I definitely felt fancy and very full afterward, but much to my gratitude, Paul didn’t seem in a hurry to go. I knew I could have just asked him if we could sit around for a bit while I digested, but it meant a lot that I didn’t even need to.
“So, what’s it feel like now that the secret is out?”
I finished sipping the wine I’d ordered. I wasn’t the biggest drinker, as I didn’t really like how it reacted with my medicine, but the place was just so fancy that it called for nursing the few ounces of rosé I could handle.
“What do you mean?”
“I mean, you no longer pretending to be a precognitive psychic and showing the world how incredible an empath can be.”
I was grateful for my full coverage foundation concealing just how much I was blushing.
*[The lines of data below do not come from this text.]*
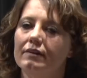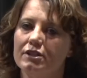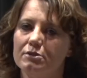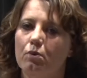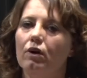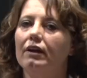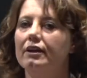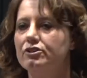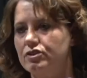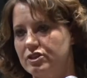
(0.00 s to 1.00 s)
the
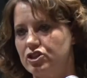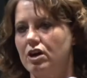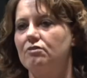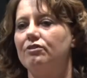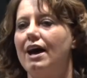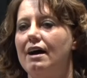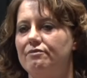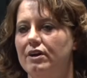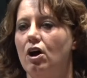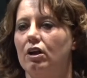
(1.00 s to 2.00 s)
spoilage, the shelf
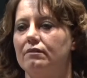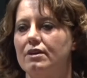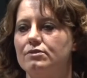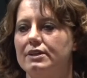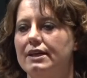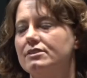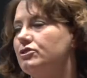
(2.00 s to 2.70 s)
life, and all of those things.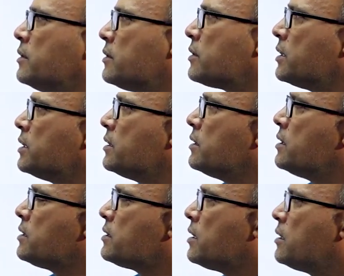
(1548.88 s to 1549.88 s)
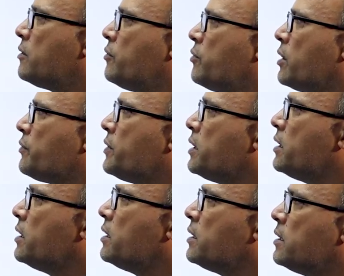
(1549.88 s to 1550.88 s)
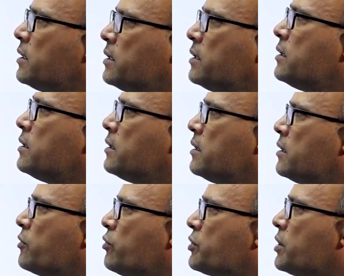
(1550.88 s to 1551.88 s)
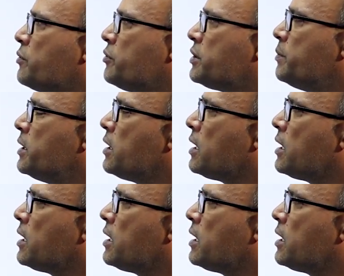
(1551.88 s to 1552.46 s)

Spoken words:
So this is the one of the question which been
Normally, I could handle compliments with a thank-you and a witty retort, but normally compliments came from people I didn’t have a raging crush on.
“It’s interesting, that’s for certain. I got some emails from previous clients who were livid about me deceiving them, and I just went ahead and gave them refunds because they were right.
And then there were a few who messaged me because they were curious how I could have known so many things if I wasn’t a traditional psychic. ”
“I’ve been there myself. When you first told me the truth, I was sure it was a trick, because there was no way you could know all those things you’d said about me at our first meeting if you weren’t psychic.”
Man, thinking back to when I’d first laid eyes on the man was almost like an entirely different lifetime.
I’d clocked that he was handsome right off the bat—I would have had to be blind not to—but it had been that incredibly tight-laid brick wall of protection that had intrigued me.
It was crazy to think there wasn’t a single brick between us now.
He was open as a book, and I did not take that lightly.
Him trusting me so much still made me want to be a better person, but now I felt like I was actually in the process of doing so.
“Obviously, I now know there are many different powers oracles can have, but at the time, I struggled to wrap my head around it.”
“I mean, that could have also been because we were being chased by bloodthirsty criminals at the time.”